Saved entries:

^^^^

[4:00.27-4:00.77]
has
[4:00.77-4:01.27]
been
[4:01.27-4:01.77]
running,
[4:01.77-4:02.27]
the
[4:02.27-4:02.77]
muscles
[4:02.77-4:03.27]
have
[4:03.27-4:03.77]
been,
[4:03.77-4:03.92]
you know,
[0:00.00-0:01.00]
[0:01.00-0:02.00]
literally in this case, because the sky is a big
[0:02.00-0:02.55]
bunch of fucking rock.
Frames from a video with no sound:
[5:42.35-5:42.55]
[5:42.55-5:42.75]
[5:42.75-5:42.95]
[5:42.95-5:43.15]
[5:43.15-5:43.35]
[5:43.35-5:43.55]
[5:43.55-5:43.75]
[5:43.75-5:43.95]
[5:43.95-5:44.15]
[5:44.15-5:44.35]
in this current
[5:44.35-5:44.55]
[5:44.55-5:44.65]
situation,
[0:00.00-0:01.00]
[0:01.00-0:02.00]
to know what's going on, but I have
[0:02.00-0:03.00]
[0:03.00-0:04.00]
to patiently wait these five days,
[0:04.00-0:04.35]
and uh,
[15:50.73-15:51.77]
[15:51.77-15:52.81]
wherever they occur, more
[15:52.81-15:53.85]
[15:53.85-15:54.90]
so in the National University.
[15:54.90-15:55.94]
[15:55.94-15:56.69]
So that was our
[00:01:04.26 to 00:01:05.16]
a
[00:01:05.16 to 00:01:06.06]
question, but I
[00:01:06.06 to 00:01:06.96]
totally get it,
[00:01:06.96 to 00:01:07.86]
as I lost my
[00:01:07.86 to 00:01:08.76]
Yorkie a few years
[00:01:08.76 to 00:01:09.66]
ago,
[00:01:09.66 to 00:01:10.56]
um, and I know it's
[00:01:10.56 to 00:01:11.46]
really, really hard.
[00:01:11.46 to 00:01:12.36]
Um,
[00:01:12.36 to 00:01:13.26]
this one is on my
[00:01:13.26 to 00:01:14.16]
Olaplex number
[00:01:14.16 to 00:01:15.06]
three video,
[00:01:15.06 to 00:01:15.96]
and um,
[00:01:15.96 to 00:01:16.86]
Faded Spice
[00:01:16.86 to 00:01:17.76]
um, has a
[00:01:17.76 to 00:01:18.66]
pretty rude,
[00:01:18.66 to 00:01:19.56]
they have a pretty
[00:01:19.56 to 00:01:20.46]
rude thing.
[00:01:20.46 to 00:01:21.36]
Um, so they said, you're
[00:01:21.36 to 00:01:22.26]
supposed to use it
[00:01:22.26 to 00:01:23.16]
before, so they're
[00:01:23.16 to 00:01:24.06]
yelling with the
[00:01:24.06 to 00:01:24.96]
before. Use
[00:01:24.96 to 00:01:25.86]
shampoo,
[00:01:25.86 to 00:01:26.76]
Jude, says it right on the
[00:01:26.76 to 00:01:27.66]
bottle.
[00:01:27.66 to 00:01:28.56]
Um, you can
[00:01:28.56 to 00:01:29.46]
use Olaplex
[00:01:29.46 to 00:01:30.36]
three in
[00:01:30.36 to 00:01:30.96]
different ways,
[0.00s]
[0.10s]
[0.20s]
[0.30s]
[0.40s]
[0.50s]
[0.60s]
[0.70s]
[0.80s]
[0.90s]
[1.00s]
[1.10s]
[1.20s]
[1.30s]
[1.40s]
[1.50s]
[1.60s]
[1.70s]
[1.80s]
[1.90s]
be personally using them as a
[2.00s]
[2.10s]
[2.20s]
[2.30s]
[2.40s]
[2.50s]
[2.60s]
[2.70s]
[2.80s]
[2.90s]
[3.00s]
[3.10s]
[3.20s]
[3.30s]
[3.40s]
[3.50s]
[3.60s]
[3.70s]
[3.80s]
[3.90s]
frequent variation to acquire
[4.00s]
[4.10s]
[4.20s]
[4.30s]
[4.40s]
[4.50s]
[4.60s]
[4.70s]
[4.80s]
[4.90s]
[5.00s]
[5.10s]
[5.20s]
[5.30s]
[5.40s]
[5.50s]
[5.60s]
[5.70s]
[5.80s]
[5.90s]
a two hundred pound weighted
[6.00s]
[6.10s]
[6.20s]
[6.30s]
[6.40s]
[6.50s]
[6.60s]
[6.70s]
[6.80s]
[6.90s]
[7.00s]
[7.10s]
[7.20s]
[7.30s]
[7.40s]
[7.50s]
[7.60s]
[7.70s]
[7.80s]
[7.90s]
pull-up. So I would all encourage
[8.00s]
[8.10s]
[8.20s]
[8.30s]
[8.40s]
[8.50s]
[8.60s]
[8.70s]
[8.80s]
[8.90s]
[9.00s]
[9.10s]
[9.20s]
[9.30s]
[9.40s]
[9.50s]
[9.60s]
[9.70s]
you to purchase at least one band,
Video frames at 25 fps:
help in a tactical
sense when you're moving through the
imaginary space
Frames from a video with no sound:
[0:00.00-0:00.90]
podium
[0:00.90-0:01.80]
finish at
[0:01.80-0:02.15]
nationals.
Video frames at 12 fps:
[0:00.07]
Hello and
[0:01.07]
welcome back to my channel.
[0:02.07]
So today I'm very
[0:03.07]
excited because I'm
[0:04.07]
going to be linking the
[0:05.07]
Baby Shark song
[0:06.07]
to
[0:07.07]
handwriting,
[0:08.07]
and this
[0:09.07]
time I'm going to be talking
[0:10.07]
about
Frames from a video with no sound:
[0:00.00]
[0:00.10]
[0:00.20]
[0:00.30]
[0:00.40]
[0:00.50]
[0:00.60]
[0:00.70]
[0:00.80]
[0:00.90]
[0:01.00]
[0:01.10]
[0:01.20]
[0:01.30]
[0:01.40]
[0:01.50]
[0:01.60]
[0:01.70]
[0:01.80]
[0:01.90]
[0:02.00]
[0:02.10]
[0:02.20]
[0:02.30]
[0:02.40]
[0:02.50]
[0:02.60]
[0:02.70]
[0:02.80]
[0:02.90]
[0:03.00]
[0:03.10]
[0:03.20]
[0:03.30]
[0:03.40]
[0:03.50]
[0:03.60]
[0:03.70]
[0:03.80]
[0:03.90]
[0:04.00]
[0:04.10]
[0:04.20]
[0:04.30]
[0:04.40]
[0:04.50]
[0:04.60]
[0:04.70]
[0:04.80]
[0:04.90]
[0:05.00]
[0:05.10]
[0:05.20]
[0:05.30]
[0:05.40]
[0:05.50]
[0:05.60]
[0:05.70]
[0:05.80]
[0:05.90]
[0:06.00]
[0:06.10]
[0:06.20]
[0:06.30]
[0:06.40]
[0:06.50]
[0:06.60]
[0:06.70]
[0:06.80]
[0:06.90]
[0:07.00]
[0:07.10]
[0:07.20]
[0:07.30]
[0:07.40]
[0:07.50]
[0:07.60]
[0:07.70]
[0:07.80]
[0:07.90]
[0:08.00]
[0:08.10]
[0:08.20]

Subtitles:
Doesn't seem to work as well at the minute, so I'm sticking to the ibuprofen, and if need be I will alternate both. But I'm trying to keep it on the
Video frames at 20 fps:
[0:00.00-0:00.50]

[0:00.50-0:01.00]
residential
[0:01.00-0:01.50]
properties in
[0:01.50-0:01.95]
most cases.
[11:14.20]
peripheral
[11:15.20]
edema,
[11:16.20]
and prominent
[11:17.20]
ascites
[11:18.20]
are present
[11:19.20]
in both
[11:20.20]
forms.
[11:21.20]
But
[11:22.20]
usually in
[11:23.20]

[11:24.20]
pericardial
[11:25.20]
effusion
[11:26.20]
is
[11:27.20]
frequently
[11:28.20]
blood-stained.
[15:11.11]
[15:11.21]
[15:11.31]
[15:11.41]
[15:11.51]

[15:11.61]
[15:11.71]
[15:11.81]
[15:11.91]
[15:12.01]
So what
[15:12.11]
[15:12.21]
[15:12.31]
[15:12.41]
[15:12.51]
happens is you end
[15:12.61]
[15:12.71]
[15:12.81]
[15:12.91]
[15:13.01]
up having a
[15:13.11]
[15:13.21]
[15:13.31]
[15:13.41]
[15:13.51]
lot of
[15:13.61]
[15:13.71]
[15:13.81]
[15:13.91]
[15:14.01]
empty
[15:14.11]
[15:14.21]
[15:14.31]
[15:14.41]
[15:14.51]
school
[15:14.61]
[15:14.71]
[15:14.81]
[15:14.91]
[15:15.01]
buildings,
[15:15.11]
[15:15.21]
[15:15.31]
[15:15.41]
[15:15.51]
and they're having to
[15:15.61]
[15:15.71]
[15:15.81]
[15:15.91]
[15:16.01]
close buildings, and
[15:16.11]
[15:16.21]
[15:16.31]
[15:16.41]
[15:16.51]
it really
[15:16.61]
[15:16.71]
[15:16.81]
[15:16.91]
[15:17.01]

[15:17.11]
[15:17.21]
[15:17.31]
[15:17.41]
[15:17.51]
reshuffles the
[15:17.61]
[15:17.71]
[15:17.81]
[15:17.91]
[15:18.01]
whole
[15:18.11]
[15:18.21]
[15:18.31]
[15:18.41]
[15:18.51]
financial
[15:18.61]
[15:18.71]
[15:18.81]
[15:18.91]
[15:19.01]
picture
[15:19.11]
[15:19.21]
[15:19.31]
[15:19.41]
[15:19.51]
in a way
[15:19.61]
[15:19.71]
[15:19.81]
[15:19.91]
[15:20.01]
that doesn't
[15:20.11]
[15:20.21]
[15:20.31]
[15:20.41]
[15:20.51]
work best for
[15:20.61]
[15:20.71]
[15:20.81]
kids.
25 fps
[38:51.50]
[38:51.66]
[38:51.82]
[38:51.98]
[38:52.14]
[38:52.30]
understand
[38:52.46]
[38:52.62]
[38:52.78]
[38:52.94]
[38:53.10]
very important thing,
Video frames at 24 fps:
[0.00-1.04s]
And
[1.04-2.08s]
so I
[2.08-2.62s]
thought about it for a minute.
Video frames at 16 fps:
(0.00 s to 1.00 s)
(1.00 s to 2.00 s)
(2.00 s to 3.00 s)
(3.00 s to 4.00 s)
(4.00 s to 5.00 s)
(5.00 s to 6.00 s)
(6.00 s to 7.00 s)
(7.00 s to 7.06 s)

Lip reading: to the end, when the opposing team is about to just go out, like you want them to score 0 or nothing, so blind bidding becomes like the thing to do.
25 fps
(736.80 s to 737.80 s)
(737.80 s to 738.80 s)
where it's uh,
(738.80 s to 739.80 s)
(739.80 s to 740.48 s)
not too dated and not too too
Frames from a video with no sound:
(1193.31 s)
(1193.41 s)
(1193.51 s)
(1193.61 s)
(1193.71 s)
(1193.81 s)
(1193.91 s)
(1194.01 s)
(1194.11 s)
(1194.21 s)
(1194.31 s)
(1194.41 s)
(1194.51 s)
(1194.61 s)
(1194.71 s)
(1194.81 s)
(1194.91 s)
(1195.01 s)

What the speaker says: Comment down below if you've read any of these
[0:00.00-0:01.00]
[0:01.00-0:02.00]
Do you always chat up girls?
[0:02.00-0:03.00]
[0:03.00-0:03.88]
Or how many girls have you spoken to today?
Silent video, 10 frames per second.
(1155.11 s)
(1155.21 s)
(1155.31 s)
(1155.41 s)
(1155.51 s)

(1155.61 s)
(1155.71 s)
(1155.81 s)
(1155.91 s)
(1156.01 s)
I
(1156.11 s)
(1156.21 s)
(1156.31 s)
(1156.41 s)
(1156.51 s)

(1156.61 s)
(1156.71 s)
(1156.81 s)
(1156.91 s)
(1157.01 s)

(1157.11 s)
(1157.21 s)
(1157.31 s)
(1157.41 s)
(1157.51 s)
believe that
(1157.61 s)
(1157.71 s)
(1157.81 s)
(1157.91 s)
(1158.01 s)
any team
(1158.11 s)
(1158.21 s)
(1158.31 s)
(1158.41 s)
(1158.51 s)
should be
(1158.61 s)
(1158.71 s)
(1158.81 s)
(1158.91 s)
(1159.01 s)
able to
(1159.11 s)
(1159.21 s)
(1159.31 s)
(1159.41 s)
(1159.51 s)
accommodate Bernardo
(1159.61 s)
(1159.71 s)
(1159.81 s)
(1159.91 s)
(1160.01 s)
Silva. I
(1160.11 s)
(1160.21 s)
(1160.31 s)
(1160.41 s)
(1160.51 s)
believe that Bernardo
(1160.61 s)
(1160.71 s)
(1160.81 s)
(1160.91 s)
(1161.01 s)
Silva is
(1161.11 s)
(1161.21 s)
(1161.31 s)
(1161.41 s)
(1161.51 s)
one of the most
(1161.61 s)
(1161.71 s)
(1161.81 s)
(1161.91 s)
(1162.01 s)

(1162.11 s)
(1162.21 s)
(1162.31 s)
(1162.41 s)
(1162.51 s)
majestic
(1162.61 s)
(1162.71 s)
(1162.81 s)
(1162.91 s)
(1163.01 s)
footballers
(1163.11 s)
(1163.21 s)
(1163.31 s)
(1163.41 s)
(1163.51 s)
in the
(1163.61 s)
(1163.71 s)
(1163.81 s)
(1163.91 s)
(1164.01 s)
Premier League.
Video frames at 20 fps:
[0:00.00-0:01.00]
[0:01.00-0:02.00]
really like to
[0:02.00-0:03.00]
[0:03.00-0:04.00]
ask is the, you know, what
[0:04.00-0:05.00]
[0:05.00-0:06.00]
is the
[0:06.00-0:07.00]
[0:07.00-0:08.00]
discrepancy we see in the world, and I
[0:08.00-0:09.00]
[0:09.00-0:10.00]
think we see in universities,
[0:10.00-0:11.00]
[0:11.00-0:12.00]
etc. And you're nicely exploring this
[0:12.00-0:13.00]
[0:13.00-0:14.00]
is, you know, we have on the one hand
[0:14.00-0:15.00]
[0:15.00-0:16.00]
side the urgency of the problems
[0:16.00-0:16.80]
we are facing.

^^^^

Exercise prompt
What are the lines from the one with "[0:05.00-0:06.00]" through the end of the records above? Set them down exactly, both ends included, and nothing else.

Answer to this task
[0:05.00-0:06.00]
is the
[0:06.00-0:07.00]
[0:07.00-0:08.00]
discrepancy we see in the world, and I
[0:08.00-0:09.00]
[0:09.00-0:10.00]
think we see in universities,
[0:10.00-0:11.00]
[0:11.00-0:12.00]
etc. And you're nicely exploring this
[0:12.00-0:13.00]
[0:13.00-0:14.00]
is, you know, we have on the one hand
[0:14.00-0:15.00]
[0:15.00-0:16.00]
side the urgency of the problems
[0:16.00-0:16.80]
we are facing.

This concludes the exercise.